As artificial intelligence becomes part of everyday work, many organizations are discovering that successful AI adoption depends on much more than choosing the right model or software. In this Education Week article, Krazimo CEO Akhil Verghese highlights a core issue that applies far beyond schools: employees are often already experimenting with AI tools, but leadership has not always provided the policy, guardrails, and structured support needed to use those tools safely and effectively. That gap creates risk. It can lead to inconsistent usage, weak oversight, unclear accountability, and avoidable compliance problems.
The broader lesson for businesses is clear. AI readiness is not just a technical problem. It is an organizational capability. Companies need teams that understand the basics of large language models, prompting, privacy, appropriate use, and human review. They also need leadership-level decisions about where AI should be used, what data it can access, when outputs require approval, and how success should be measured over time. In other words, real AI adoption depends on AI literacy, governance, training, and policy as much as it depends on software.

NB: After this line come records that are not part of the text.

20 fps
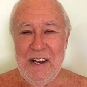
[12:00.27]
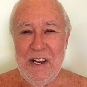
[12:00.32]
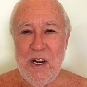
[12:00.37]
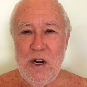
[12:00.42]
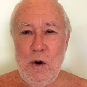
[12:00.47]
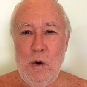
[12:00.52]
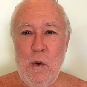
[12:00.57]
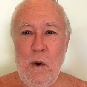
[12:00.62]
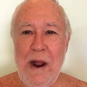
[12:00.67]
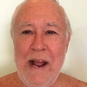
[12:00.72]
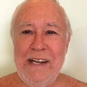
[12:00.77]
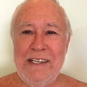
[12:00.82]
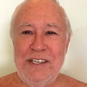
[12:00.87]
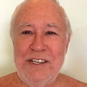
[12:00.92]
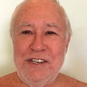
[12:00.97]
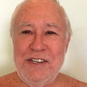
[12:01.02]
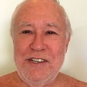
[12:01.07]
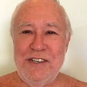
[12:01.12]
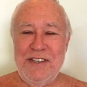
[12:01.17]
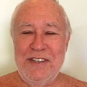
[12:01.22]

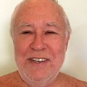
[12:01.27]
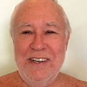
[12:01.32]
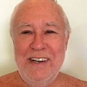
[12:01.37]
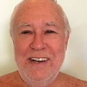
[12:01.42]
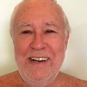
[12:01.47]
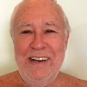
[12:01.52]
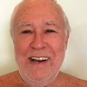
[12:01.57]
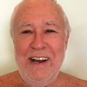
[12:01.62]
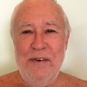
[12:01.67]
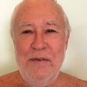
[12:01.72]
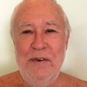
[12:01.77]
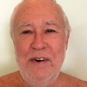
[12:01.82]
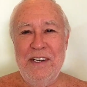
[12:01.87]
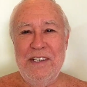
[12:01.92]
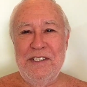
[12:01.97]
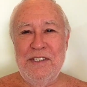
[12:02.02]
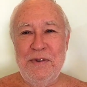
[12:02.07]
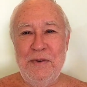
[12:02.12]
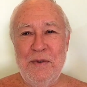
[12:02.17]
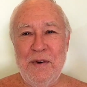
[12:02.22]
Quenched. And what
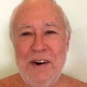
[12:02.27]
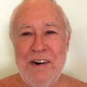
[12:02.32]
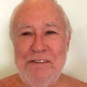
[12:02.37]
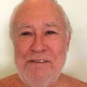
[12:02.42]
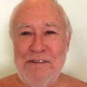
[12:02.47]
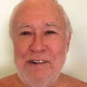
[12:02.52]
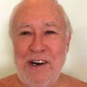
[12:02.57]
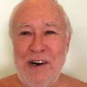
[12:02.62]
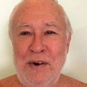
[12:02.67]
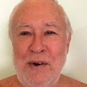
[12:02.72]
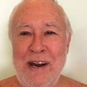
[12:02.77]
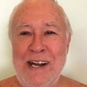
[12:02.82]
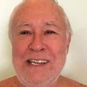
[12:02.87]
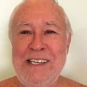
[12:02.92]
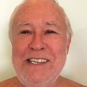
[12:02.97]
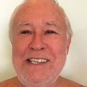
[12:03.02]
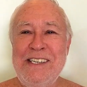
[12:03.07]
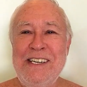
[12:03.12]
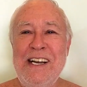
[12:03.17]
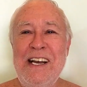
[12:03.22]
is the word for
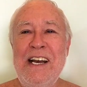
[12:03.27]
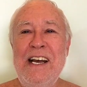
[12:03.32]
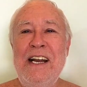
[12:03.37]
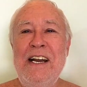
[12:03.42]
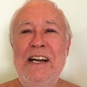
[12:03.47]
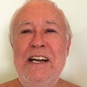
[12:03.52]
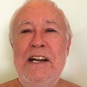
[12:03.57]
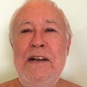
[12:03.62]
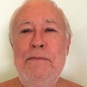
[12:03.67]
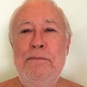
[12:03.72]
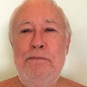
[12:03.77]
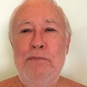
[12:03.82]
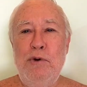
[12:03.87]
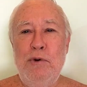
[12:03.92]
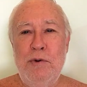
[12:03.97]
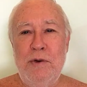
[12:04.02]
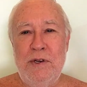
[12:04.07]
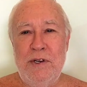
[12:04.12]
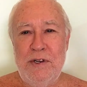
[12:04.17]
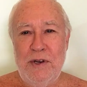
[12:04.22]
quenched?
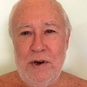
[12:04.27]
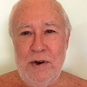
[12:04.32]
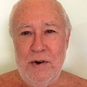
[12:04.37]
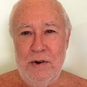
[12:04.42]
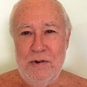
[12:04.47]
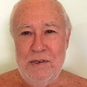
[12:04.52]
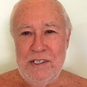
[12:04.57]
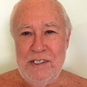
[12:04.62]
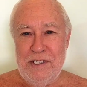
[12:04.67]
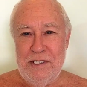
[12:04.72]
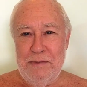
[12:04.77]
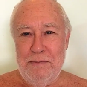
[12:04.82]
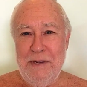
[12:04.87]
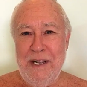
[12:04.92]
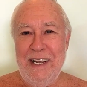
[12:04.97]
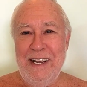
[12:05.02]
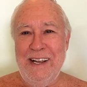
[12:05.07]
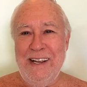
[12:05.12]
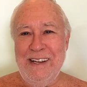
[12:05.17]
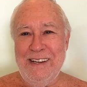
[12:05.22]

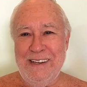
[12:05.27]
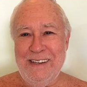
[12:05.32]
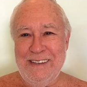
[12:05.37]
Nibbutosmi.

This is one of the most important shifts happening in enterprise AI right now. The companies that succeed will not just be the ones that buy tools first. They will be the ones that build an AI-literate workforce, define responsible usage clearly, and create repeatable systems for deploying AI in day-to-day operations. For any organization thinking seriously about responsible AI implementation, AI upskilling, enterprise AI governance, or workforce training for AI adoption, this article is a useful reminder that strong leadership and clear policy are becoming essential.